There is generic ethics guidance, such as the ACM / IEEE Software Engineering Code of Ethics and sets of ethical principles specifically aimed at domains such as AI, available to software engineers. Generic and specific concepts such as value-based software development and responsible AI have been proposed to encourage ethical software development. However, there is still a lack of processes, notations, tools and training available to software professionals to support systematic ethical deliberation and ethics-driven development in practice.
This project will explore and attempt to address this gap. The student will design and develop ways to explicitly capture ethical requirements, risks and mitigations as first-class concepts in software artefacts. They will implement tools that work with these specifications to analyse the compliance of software artefacts with ethical requirements, and highlight potential violations and consequences. Interviews with software professionals and service providers may be used to inform and evaluate the efficacy and viability of outcomes. Open-source projects in chosen application domains may also be used for case study-based evaluation.

Topics of interest:

Specific topics of interest include, but are not limited to:

  • A framework of ethical concerns that apply to software,
  • Notations to represent ethical requirements, risks and mitigations as first-class concepts in software design and implementation,
  • Tool support for the representation and analysis of ethical concerns in software artefacts,
  • Process and tool support for considering specific aspects of software ethics, such as bias avoidance, transparency, sustainability or accessibility, and
  • Integration of ethical training and deliberation within project and product management environments.

The scholarship:

We have one fully-funded scholarship available, starting in September 2025. The scholarship covers all tuition fees irrespective of country of origin and includes a stipend valued at £19,705 per annum. More details of the scholarship can be found here: https://blogs.cs.st-andrews.ac.uk/csblog/2024/10/24/phd-studentships-available-for-2025-entry/, but please note the different application deadline.

Eligibility criteria:

We are looking for highly motivated research students keen to be part of a diverse and supportive research community. Applicants must hold a good Bachelor’s or Master’s degree in Computer Science, or a related area appropriate for the topic of this PhD.

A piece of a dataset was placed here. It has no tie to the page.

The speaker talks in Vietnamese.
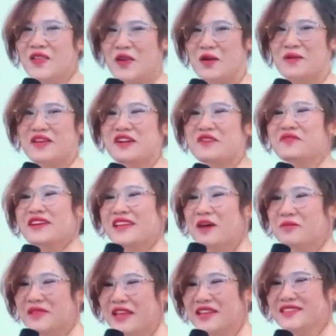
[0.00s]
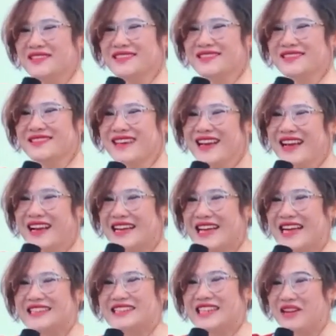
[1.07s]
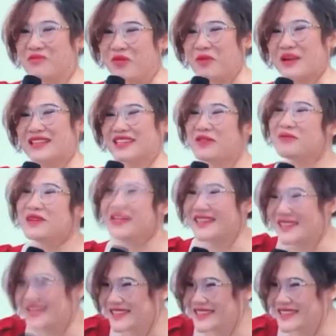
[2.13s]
nhiễu nhương về thông tin cạnh tranh một cách khốc liệt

International applications are welcome. We especially encourage female applicants and underrepresented minorities to apply. The School of Computer Science was awarded the Athena SWAN Silver award for its sustained progression in advancing equality and representation, and we welcome applications from those suitably qualified from all genders, all races, ethnicities and nationalities, LGBT+, all or no religion, all social class backgrounds, and all family structures to apply for our postgraduate research programmes.

To apply:

Interested applicants can contact Dharini Balasubramaniam with an outline proposal. Full instructions for the formal application process can be found at https://www.st-andrews.ac.uk/computer-science/prospective/pgr/how-to-apply/.

The deadline for applications is 1 March 2025.